Theoretical Framework
Human activity is mediated by tools and resources that have a history of use (Cole, 1998). In this paper, I focus on the tools and resources of each activity system --- the professional development and the classroom --- to understand how tools are transformed into usable resources for teacher and student science learning. Often times, educators feel constrained in bringing open-ended inquiry activities similar to what a student can experience in the museum into their classroom for a variety of reasons. TI works to understand those constraints and tensions and create tools and resources that can support teachers in that work.

Methods and Data Analysis
In order to understand the process by which teachers translate their experiences on the museum floor into tools and resources they can bring into their science classrooms, I developed two case studies (Yin, 2003) of two teachers’ participation in the Summer Institute and their use of activities learned at the museum in their classroom following the institute. I analyzed interviews, video of teacher participation in the workshop, and field notes from teachers’ classrooms to follow the tools across the two activity systems. I created profiles of the activity in the professional development and in their classrooms to identify each of the critical components of the activity system: tools and resources, the norms of participation, the distribution of labor, and the objective of the activity.
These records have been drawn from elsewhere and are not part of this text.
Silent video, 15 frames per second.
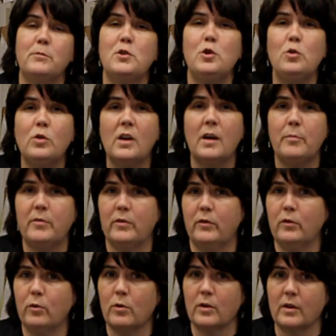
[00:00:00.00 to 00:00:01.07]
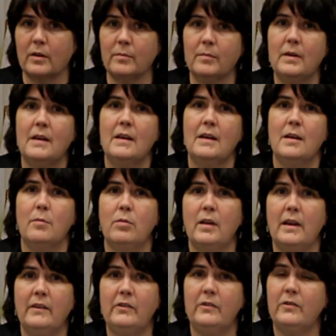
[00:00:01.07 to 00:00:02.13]
2 cups of sorghum,
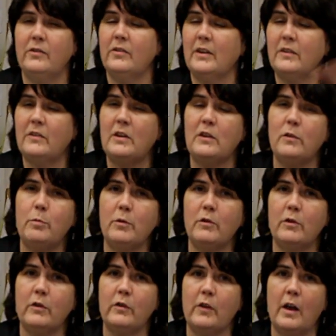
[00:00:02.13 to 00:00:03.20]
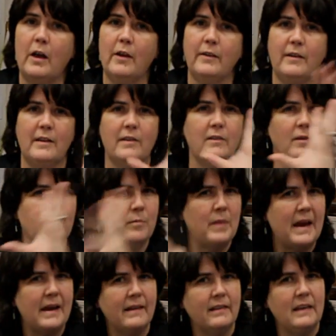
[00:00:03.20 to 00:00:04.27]
plus 6 teaspoons of salt and some
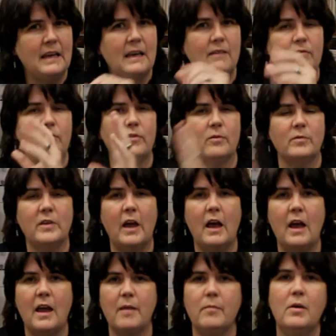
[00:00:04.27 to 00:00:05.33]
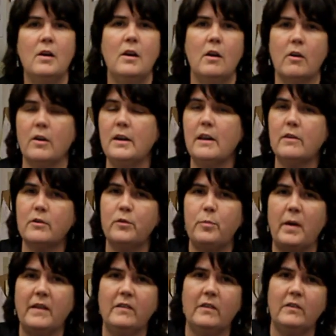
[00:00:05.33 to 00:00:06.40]
bay leaf, some thyme, or any other
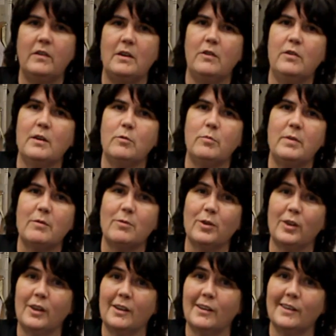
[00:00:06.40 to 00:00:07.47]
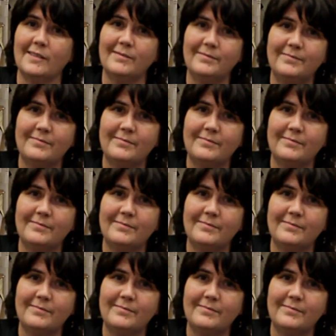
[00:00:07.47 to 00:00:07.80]
spices that you think would be really good.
In comparing each of the teachers’ profiles in each activity system, I identified areas of translation where the teachers changed the activity from the professional development to his or her classroom.

Findings
In the final paper, I will present the two cases to show that the school context of norms of participation and distribution of labor in the classroom mattered in how the teachers organized their students’ participation in the activity translated from their experience at the museum. Ultimately, these differences in activity systems were consequential for the outcome of students’ activity.